The paper introduces the Comprehensive Machine-learning Potential Benchmark (COMP6) suite to validate model performance. COMP6 includes datasets of varying size and complexity, ensuring robust testing of model extensibility and transferability across organic molecules.

Key Findings

  • Efficient Data Utilization: The AL-based approach demonstrates that the same accuracy as the ANI-1 potential can be achieved with only 10% of the original data. It notably outperforms ANI-1 with just 25% of the dataset size.
  • Training a Universal Potential: The developed ANI-1x potential, a product of this AL technique, achieves similar accuracy to specific QM methods for molecular systems containing hydrogen, carbon, nitrogen, and oxygen.
  • Improved Prediction Errors: With comprehensive validation on the COMP6 suite, the ANI-1x outperforms prior models in all evaluated metrics, including energy and force prediction errors.

Implications and Future Outlook

The development of ANI-1x illustrates that active learning can drastically improve the efficiency of data utilization in training ML potentials. This approach minimizes the traditionally required extensive QM data, allowing for faster development of universal potentials that are more broadly applicable.

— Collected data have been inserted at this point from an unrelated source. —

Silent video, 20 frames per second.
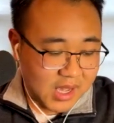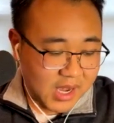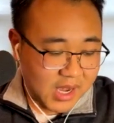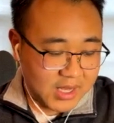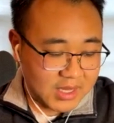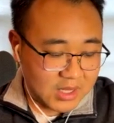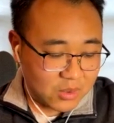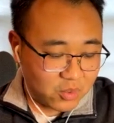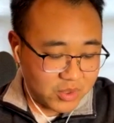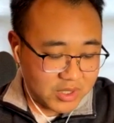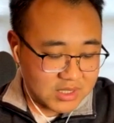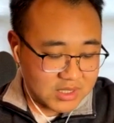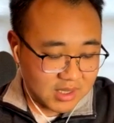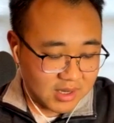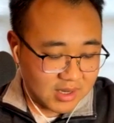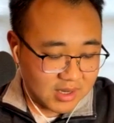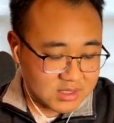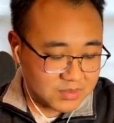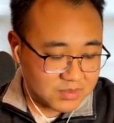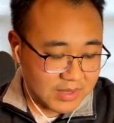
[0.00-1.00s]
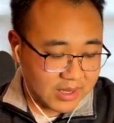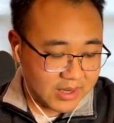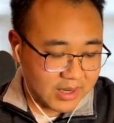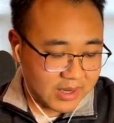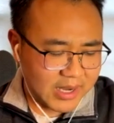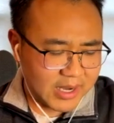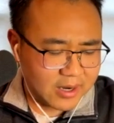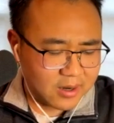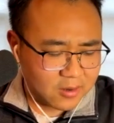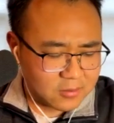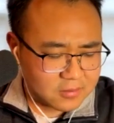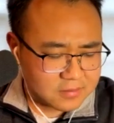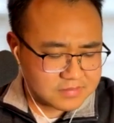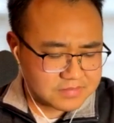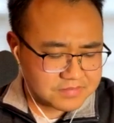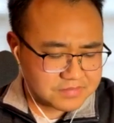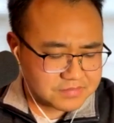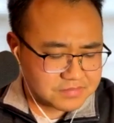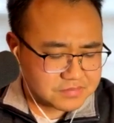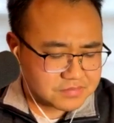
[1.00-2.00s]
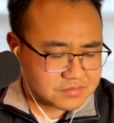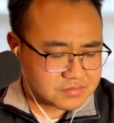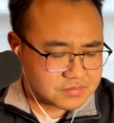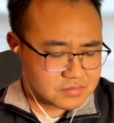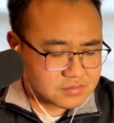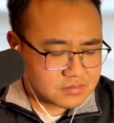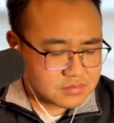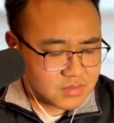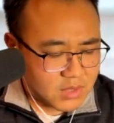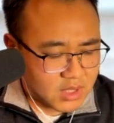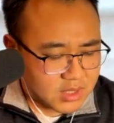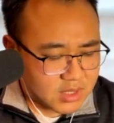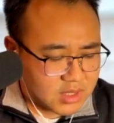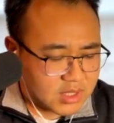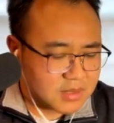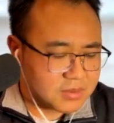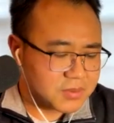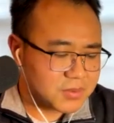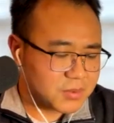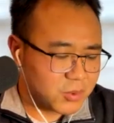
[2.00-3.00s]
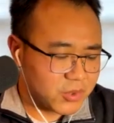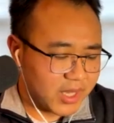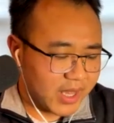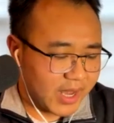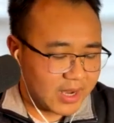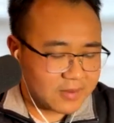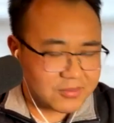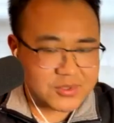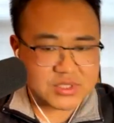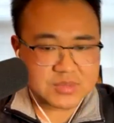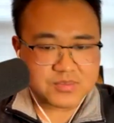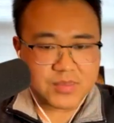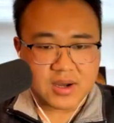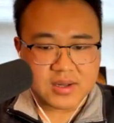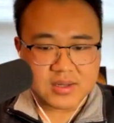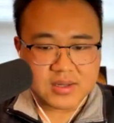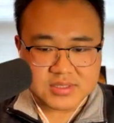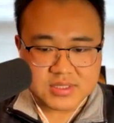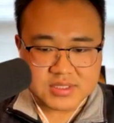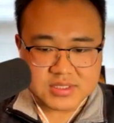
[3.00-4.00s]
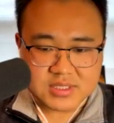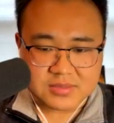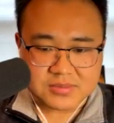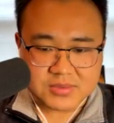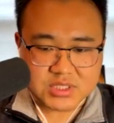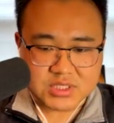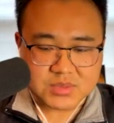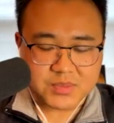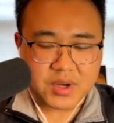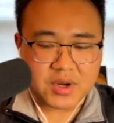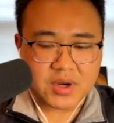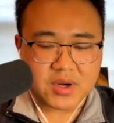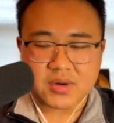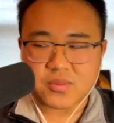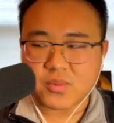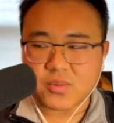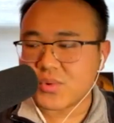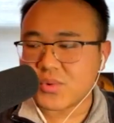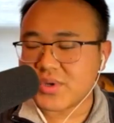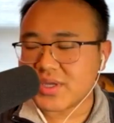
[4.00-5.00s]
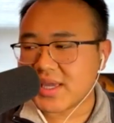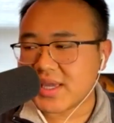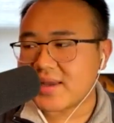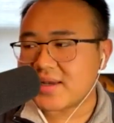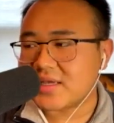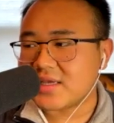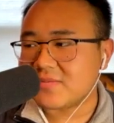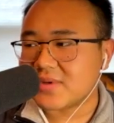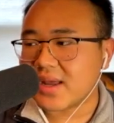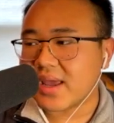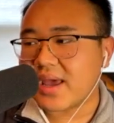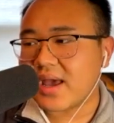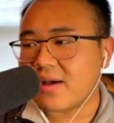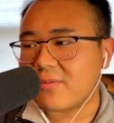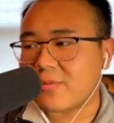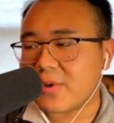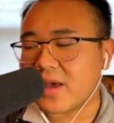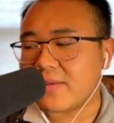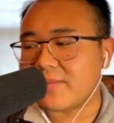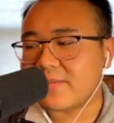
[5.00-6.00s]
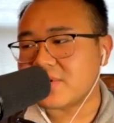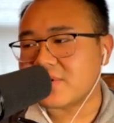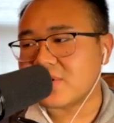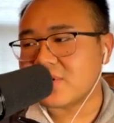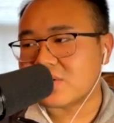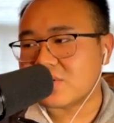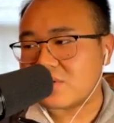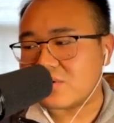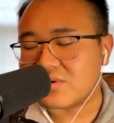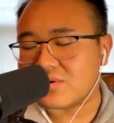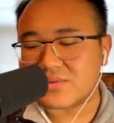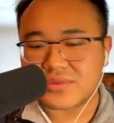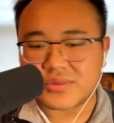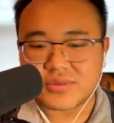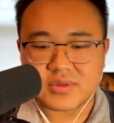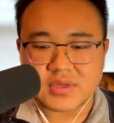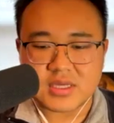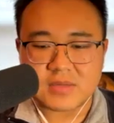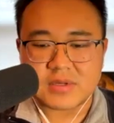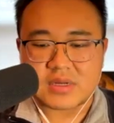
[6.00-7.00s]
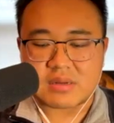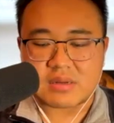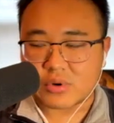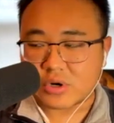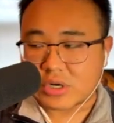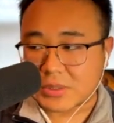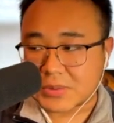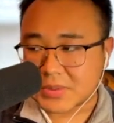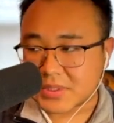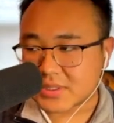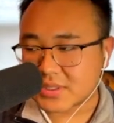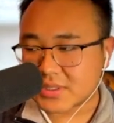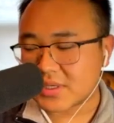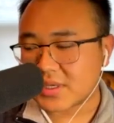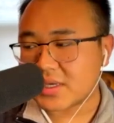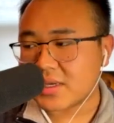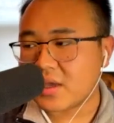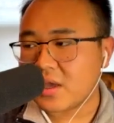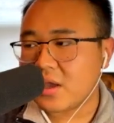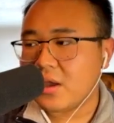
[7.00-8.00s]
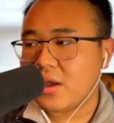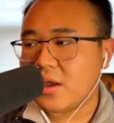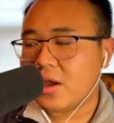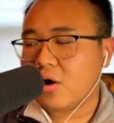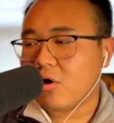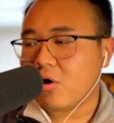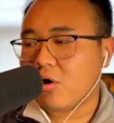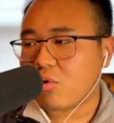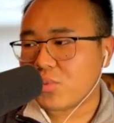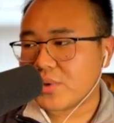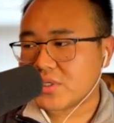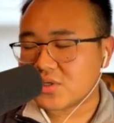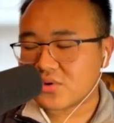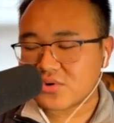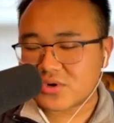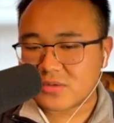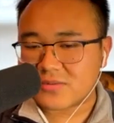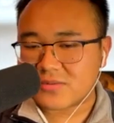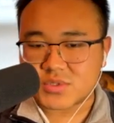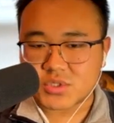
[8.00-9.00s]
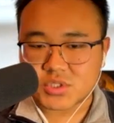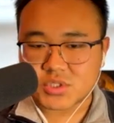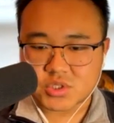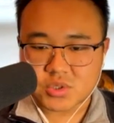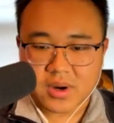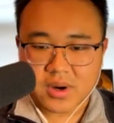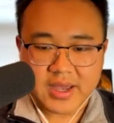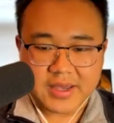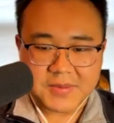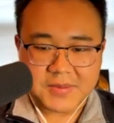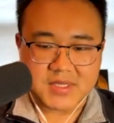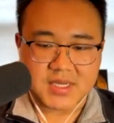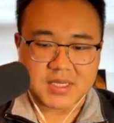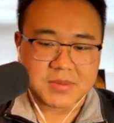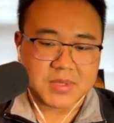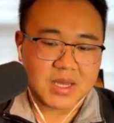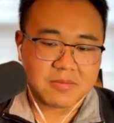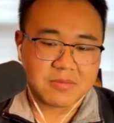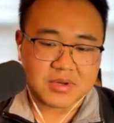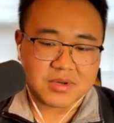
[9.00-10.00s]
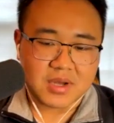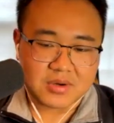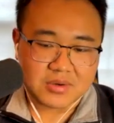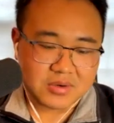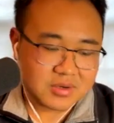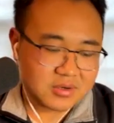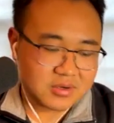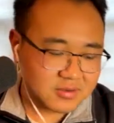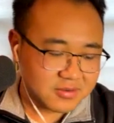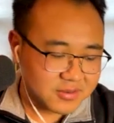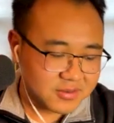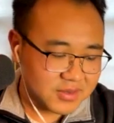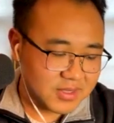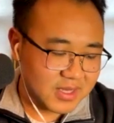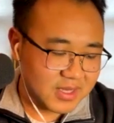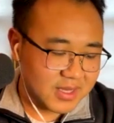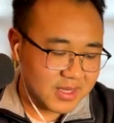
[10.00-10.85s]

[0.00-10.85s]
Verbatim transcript: And then when he talks about how if we have this politics of despair where we can't even have heaven on earth, even imperfectly, or we don't even strive to have heaven on earth,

Practically, these advancements could accelerate the simulation of molecular systems in computational chemistry, facilitating drug design, material discovery, and beyond. Theoretically, it lays the groundwork for more adaptive and responsive AI models in chemistry, which can predict interactions in previously unexplored chemical spaces with minimal data.

Conclusion

This research marks a significant contribution to the optimization of ML models in computational chemistry through innovative use of active learning. While the work underscores the potential for universal model applications, it also suggests a pathway forward for the development of ML potentials that require less data but offer high accuracy. Future research should continue to explore and refine these strategies, potentially extending applications to other domains such as materials science.